Racconti di vita

California, l’icona di un sogno

7 Aprile 2025
Big Sur

L’icona di un sogno

“La California è la California. Non è un posto qualsiasi degli Stati Uniti o del mondo. (…) è l’unico Stato d’America che ha diritto ad avere un proprio sogno: California dream”. Francesco Costa

Un viaggio negli Stati Uniti è inevitabilmente un viaggio nel mito. Il mito del cinema, della musica, della cultura Yankee, cowboy, Hippy , Yuppie e da qualche decennio anche nel virtuale, nel metaverso, nell’universo tecnologico. 

Ogni immagine vista in ogni fotogramma di ogni film o serie americana ha permeato la cultura europea, soprattutto dalla seconda guerra mondiale in poi. Sono particolarmente legata a questa terra. È l’unico posto nel mondo dove ho vissuto oltre al luogo dove sono nata e cresciuta, per soli sei mesi e sull’altra costa: Boston, ma questa è un’altra storia. 

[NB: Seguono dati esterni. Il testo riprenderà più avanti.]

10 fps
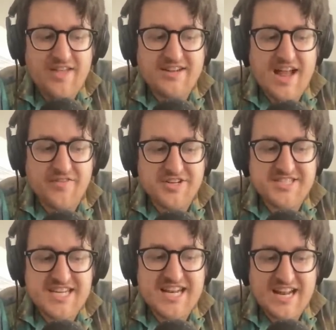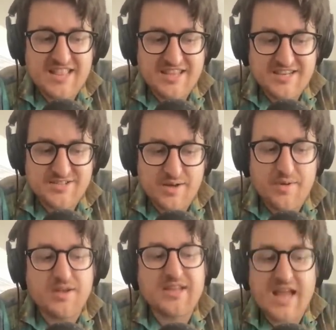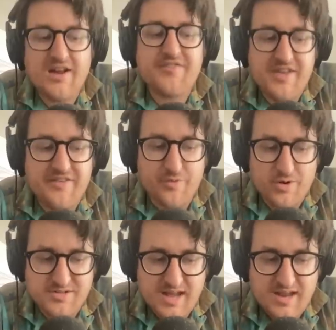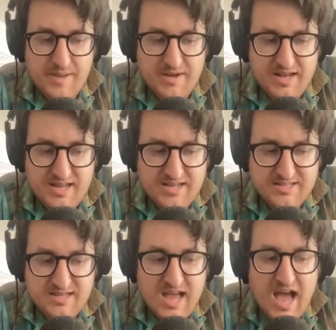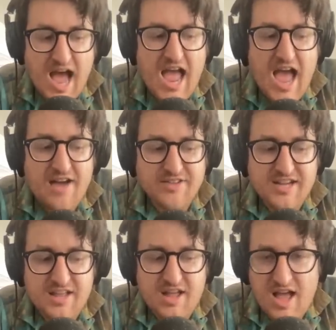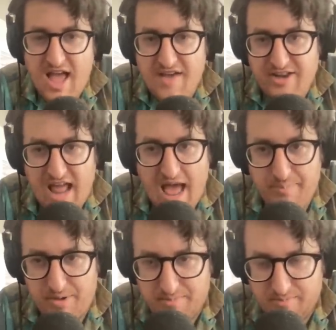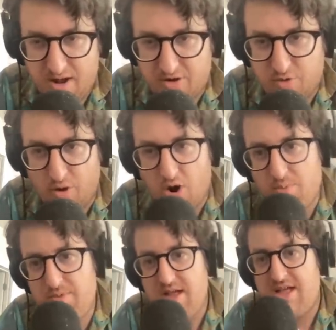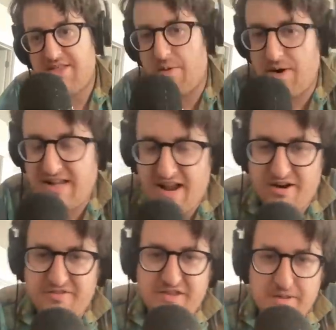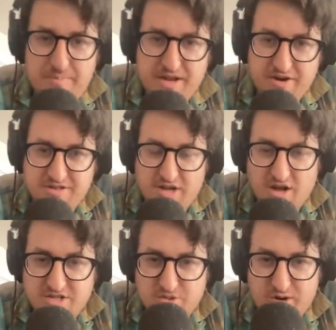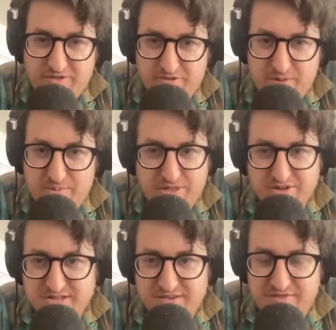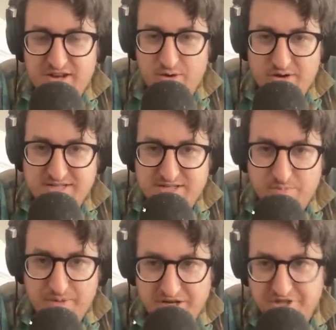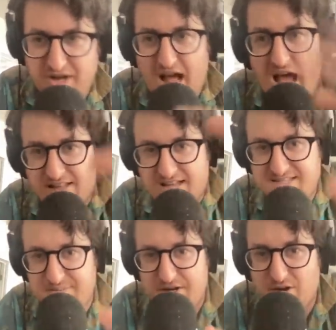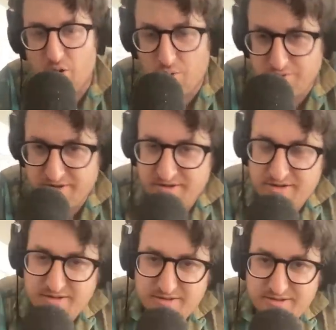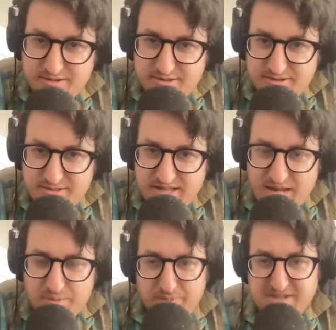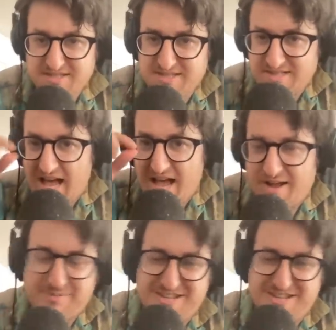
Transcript: I've like v. never seen anything. So uh, Gary Vee, of course, I I mean he is. I have like a I have an app on on Chrome that when Gary Vee appears on screen for me, whether it's in a video or a still picture, it highlights him in gold. What? And replaces his eye.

La scoprirete spero, un giorno, con i miei occhi di allora, una giovane ragazza di vent’anni, nelle parole della donna che sono oggi. 

In America tutto è grande. Tra una metropoli e l’altra la natura è selvaggia, a volte arida, desertica, desolante. 

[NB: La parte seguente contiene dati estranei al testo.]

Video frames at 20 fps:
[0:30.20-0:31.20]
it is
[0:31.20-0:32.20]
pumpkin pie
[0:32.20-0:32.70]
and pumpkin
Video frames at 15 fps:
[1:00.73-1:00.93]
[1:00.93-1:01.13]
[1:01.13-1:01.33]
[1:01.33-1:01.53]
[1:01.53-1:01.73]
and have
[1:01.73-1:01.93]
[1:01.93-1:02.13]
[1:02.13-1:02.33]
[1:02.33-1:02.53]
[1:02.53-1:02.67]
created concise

Tutto è libero e anche liberatorio, o almeno così appare. Le distanze sono enormi, huge, immense. Questo, io credo, condiziona inevitabilmente la costruzione della propria idea di società, cultura e quotidianità. Oserei dire di identità individuale e collettiva. 

Definendo insomma, con parole e immagini, la narrazione di chi ci vive e di chi l’attraversa anche se dopo un viaggio di solo qualche settimana. 

Le strade sembrano infinite, si moltiplicano sotto lo sguardo attento e vigile, quanto rapito, assorbito e perso, di chi sta guidando o guardando fuori dal finestrino. Le porzioni al ristorante sono giganti. Le corsie dei supermercati moltiplicano quasi all’infinito i prodotti. I grattacieli altissimi, sovrastano le teste di minuscoli esseri umani che si affannano nella vita di tutti i giorni o nei giri turistici.

Non sarai mai pronto a capire nel profondo tutto questo finché non lo vivrai.

Gli occhi degli altri

Ripercorrere strade già viste, conosciute decenni prima, ti riporta a emozioni sopite, atmosfere dimenticate, sogni passati e oggi riscoperti. Me lo sono chiesta se avesse un senso o fosse interessante rifare, in parte, un viaggio già esplorato. La risposta è sì. 

Ho (ri)visto tutto con gli occhi delle mie figlie e l’ho visto con gli occhi di oggi, che non sono più quelli di allora: i colori meno nitidi e le forme meno riconoscibili. Spesso devo chiedere di raccontarmeli, i paesaggi, le persone, tutto ciò che incontriamo. In qualche modo però li sento, li respiro, portandoli all’interno di me. Non riesco più a scattare fotografie, la mia grande passione; allora lo chiedo a chi mi sta accanto. Dando indicazione di come voglio l’inquadratura, quello che deve esserci, cosa si può tralasciare. Vedo lo scatto perfetto nella e con la mia mente.

Il vento

Apro gli occhi faticosamente. Le palpebre sono impastate l’una all’altra. Pesanti. Sento un formicolio al braccio. Cerco la sveglia. Ore 4:30 del mattino. Inspiro profondamente. Mi sento ancora ovattata, intorpidita, intontita. Mi sento ancora come in aereo. Mi giro su me stessa arrotolandomi nel letto finché non mi addormento. Dopo qualche ora ci svegliamo tutti. È il momento di alzarsi. I viaggi possono essere impegnativi. Le sveglie possono essere più direttive che durante l’anno. Apro le tende e la vedo. A modo mio, un piccolo puntino nel mio mondo sfocato. In mezzo alla baia si staglia l’isola di Alcatraz. Si fa spazio tra un grattacielo e l’altro. Ruba la scena di questo panorama mozzafiato, da un’altezza di 130 metri. 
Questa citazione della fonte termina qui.